Célia faz duras críticas a Florestan Fernandes, que em sua obra "A Integração do Negro na Sociedade de Classes", segundo ela, coloca o negro como agente passivo no processo de abolição, como se o negro tivesse sido resgatado das trevasda escravidão pelos abolicionistas. Segundo Célia, para Florestan as formas de resistência dos escravos não passaram de atos irracionais e politicamente sem efeito.
Célia expõe as ideias do abolicionista Joaquim Nabuco, ideias essas que no início de sua trajetória eram marcadas pela defesa de um "paraíso racial", ou seja, Nabuco acreditava que no Brasil não existiam preconceitos raciais no sentido de não haver ódio entre negros e brancos. A defesa dessa ideia remete também ao conceito de "democracia racial", criado décadas a frente por Gilberto Freyre. A autora confronta essas ideias de que não haviam preconceitos raciais no Brasil ao expor os projetos políticos que de forma notória evidenciam o olhar racista das elites para com a população negra, quer através dos processos de disciplinarização dessa população, quer com a defesa da necessidade de substituição da mão de obra.

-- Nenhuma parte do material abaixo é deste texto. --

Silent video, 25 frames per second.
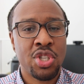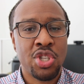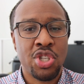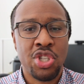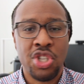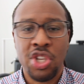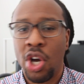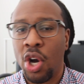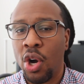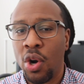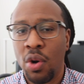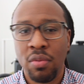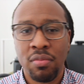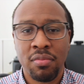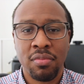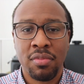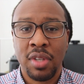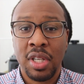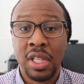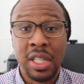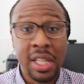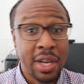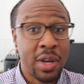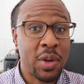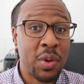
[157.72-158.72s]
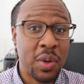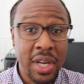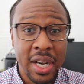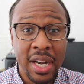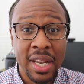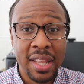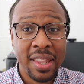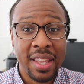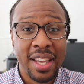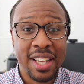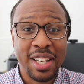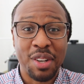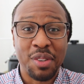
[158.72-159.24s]
don't click on
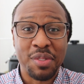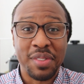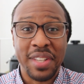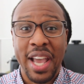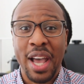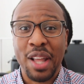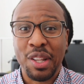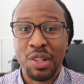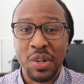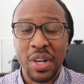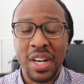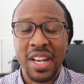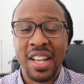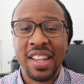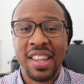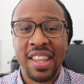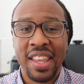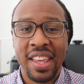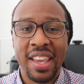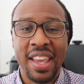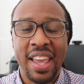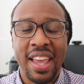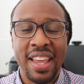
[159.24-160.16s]
anything, don't download anything,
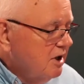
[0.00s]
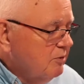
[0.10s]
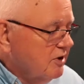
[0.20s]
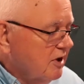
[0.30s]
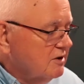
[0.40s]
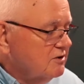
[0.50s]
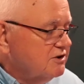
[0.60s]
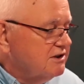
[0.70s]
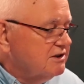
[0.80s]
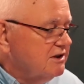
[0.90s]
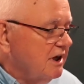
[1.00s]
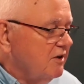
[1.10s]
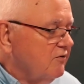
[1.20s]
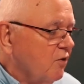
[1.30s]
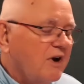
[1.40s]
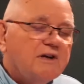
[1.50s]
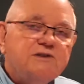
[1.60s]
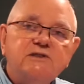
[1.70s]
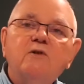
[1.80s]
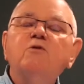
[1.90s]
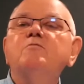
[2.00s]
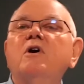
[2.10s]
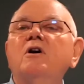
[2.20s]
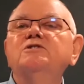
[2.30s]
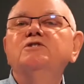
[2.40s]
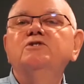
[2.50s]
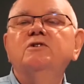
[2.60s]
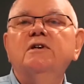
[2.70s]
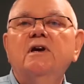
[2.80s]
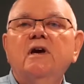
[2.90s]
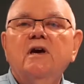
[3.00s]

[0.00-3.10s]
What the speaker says: But Article 694 has 7 parts to it.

A autora também dialoga com Sérgio Buarque de Holanda ao abordar a questão dos embates entre o movimento abolicionista de cunho urbano e a aristocracia rural ressaltando um conflito entre tempos históricos. Para Sérgio, o primeiro movimento representava o progresso e desenvolvimento político e social, a resistência da aristocracia rural representava o retrocesso e a paralisia, e a abolição seria um marco entre duas épocas.
Célia realiza uma análise do imaginário das elites muito regionalizada, ou seja, restrita à Província de São Paulo. No segundo capítulo do livro, a autora cita brevemente a chegada em massa de escravos nas décadas de 1860 e 1870 em São Paulo, provenientes da região nordeste, e analisa seus impactos sociais e como eles ecoaram nos ouvidos das elites cafeeiras paulistas. No entanto, ela ignora o que se passa no imaginário das elites nordestinas, que com o enfraquecimento da importância da economia açucareira frente ao crescimento da cafeeira, passa a vender seus escravos para os fazendeiros paulistas. As elites fluminenses e mineiras, que eram também ligadas a atividades cafeeiras e que detinham grande poder econômico e político, foram completamente ignoradas da obra. 
A autora coloca a ação individual dos escravos, através dos processos de resistência, como o único fator da abolição. Essas ações individuais engendraram o medo branco que é colocado por ela como a principal alavanca das transformações históricas e sociais. Assim, ela ignora outros elementos que deveriam ser levados em consideração para a análise da questão. Célia também coloca as lideranças abolicionistas como racistas e engajadas no controle da "onda negra" por meio de projetos que visavam disciplina-la impondo a população negra um modelo de vida que atendia aos interesses das elites. Sendo que, em finais do século XIX, esperar que os abolicionistas tivessem um posicionamento de cunho mais progressista é cair em anacronismo, pois projetos de orientação mais jacobina não tinham viabilidade naquele contexto.
A obra de Célia é de grande importância para a historiografia brasileira pois evidência o que sempre foi deixado de lado na historiografia a respeito da abolição da escravidão no Brasil, que é a participação dos escravos de forma ativa nesse processo. Assim, a autora evidência que os escravos ao recusarem se enquadrar no modelo de sociedade burguesa, ao entrarem em conflito com seus senhores e realizarem fugas, estavam fazendo sua resistência política às opressões da classe dominante.